Del resto, chi rovista nella storia del PKK rischia di imbattersi in un “servizio” dopo l’altro: sicuramente gli israeliani (e quando Öcalan venne arrestato nel 1999 i curdi assaltarono le sedi diplomatiche dello Stato ebraico in vari Paesi, forse una manifestazione indiretta di rabbia per qualche “promessa non mantenuta”), poi i siriani (che hanno fomentato il loro separatismo per mera Realpolitik, considerando che nell’era Assad i curdi, a differenza che in Turchia, sono stati trattati veramente come “cittadini di Serie B”), poi ancora i russi (che non avevano grande interesse a intestarsi un’altra minoranza in Medio Oriente), e per proseguire i greci (che decisero cristianamente di non scherzare col fuoco nell’utilizzare i curdi contro Ankara) e infine gli italiani.
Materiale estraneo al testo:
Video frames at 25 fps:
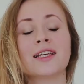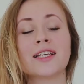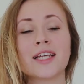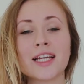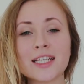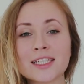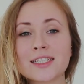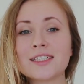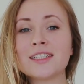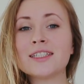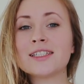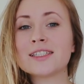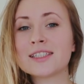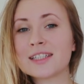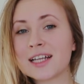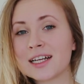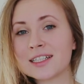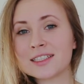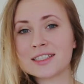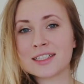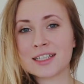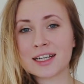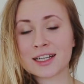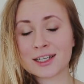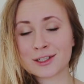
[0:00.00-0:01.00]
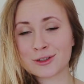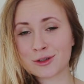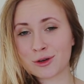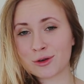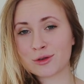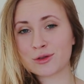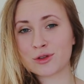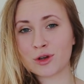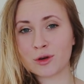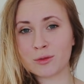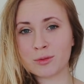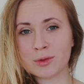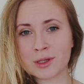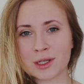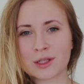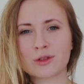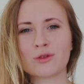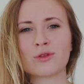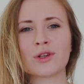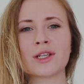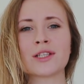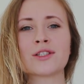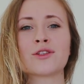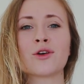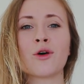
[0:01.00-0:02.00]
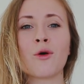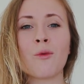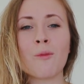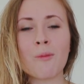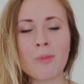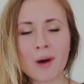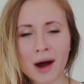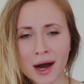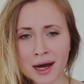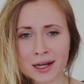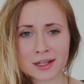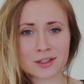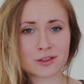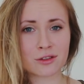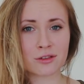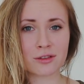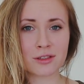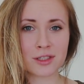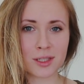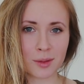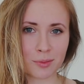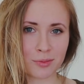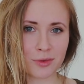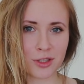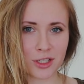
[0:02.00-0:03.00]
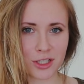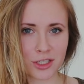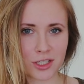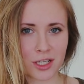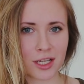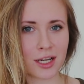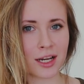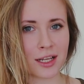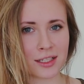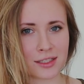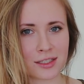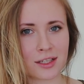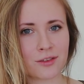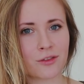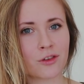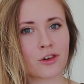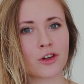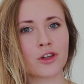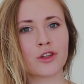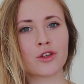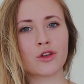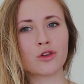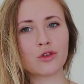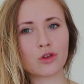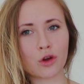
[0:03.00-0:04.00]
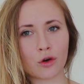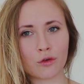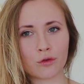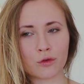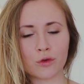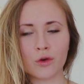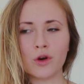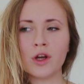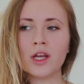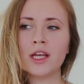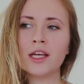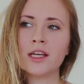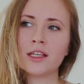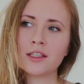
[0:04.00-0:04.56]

Jeśli znacie jakieś osoby, które są bardzo sceptycznie nastawione do tofu,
Ecco, spendiamo due parole sul Bel Paese: Öcalan giunse a Roma nel novembre 1998, come una meteora intenzionata, dalla prospettiva nazionale, a mettere in difficoltà il governo Baffetto, che si era appena formato proprio per contenere le varie scissioni post-89 del PCI che avevano fatto crollare il Prodi I. L’Italia, per evitare l’estradizione (obbligata), avanzò il cavillo della pena di morte, obiezione che portò poco dopo la Turchia ad abolire l’istituto e, indirettamente, a risparmiare l’esecuzione l leader curdo.

Per certi versi, Roma ha effettivamente ha salvato la vita a Öcalan , ma siccome c’era di mezzo la minaccia di una crisi di governo, il successo non poté essere vantato in alcun modo e anche col senno di poi a nessuno nutre la benché minima idea di ricordare che il sistema penale turco fu riformato grazie alle diatribe fra l’Innominabile e Oliviero Diliberto.

Forse sarebbe il caso di chiuderla qui (tralasciando dunque l’immenso capitolo dei rapporti tra CIA e curdi), e seppellirle il PKK per sempre. Inutile maramaldeggiare, l’importante è che non si debba più discutere dell’ennesima follia sinistroide oltre il limite di scadenza ideologica.